Before adopting new technology in a production IT environment, you can help ensure success through proof-of-concept testing. When setting up our lab environment to perform functional testing based on the stretch clustering reference architecture, our primary goal was to see how Azure Stack HCI would handle VM and volume placement under certain failure conditions. A secondary objective was to observe the impact to a real running application (Dell OpenManage Enterprise) during failover scenarios.
The following figure shows the network architecture of our test lab environment with a high-throughput networking configuration. We had an existing 10 GbE of bandwidth for inter-site communication.

Figure 3. AX740SC101 cluster network architecture
Note these key considerations regarding the lab network architecture:
- The Storage Replica, management, and VM networks in each site were unique Layer 3 (L3) subnets. In Active Directory, we configured two sites—Bangalore (Site 1) and Chennai (Site 2)—based on these IP subnets so that the correct sites appeared in Failover Cluster Manager on configuration of the stretched cluster. No additional manual configuration of the cluster fault domains was required.
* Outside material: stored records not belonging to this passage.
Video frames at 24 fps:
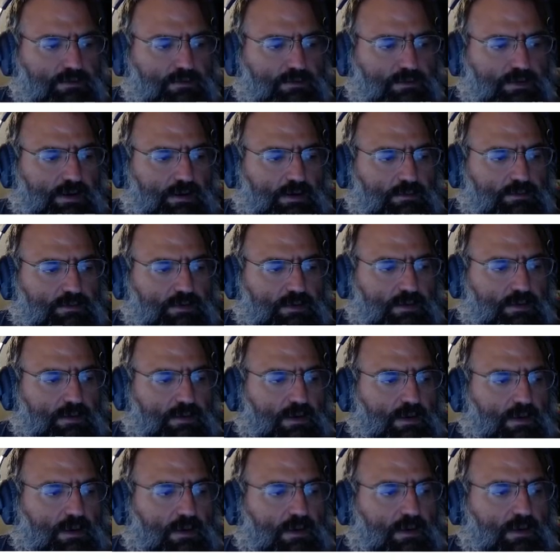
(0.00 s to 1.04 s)

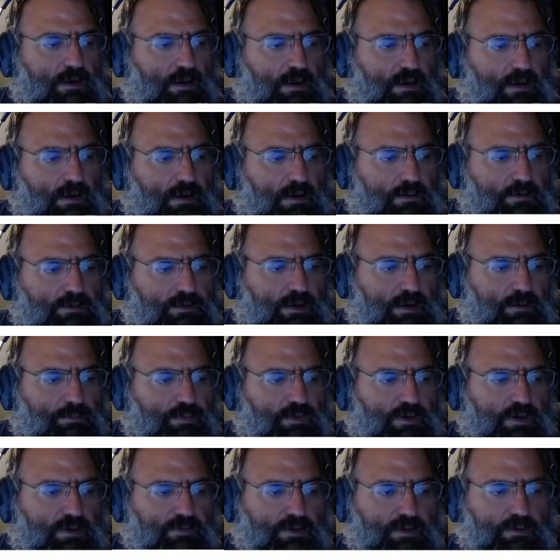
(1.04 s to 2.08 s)

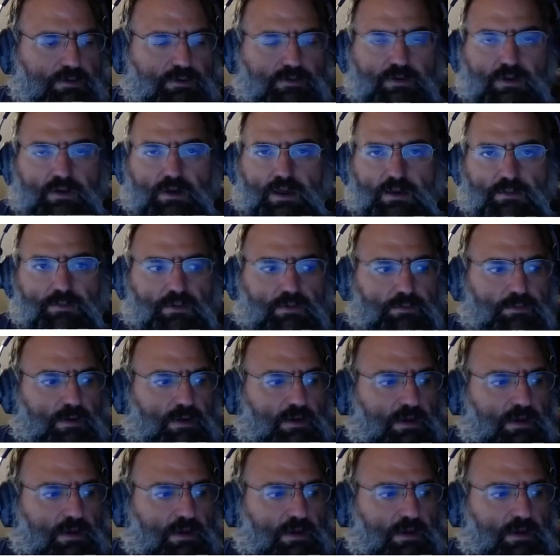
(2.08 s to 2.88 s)
delta.preview is enabled.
- We configured static routes on all hosts in both sites to ensure that the Storage Replica networks could reach each other across sites through the intended QLogic adapters. The following table shows the networks that were needed to communicate across site boundaries.
Table 1. Required networks
Replica1 | 192.168.101.0/24 | 192.168.201.0/24 |
Replica2 | 192.168.102.0/24 | 192.168.202.0/24 |
Note: The top-of-rack (ToR) switches were not running BGP, so we also configured static routing on the ToRs to facilitate proper inter-site communication.
- Average latency between the two sites was less than 5 milliseconds, required for synchronous replication.
- Cluster nodes could reach a file share witness within the 200-millisecond maximum roundtrip latency requirement.
- The subnets in both sites could reach Active Directory, DNS, and DHCP servers.
- Software-defined networking (SDN) on a multisite cluster is not currently supported and was not used for this testing.
The following figure illustrates the networking topology at the Hyper-V virtual networking layer:

Figure 4. Hyper-V virtual networking configuration
Consider the following key considerations regarding the virtual networking configuration:
- We configured the lab hosts with a single Switch Embedded Teaming (SET) team. The SET team was configured for management and VM traffic.
- We configured intra-site storage traffic and inter-site Storage Replica traffic to use dedicated physical QLogic adapters. We did not create a SET team for these connections.
- We configured RDMA on the intra-site storage connections but not on the inter-site Storage Replica connections. RDMA is not supported for replica traffic over L3 or WAN links.
- We used SMB Multichannel to distribute traffic evenly across both Storage Replica adapter ports. SMB Multichannel facilitates aggregation of network bandwidth and network fault tolerance when multiple paths are available.
- Inter-site Live Migration used the Storage Replica network, and intra-site Live Migration used the storage network.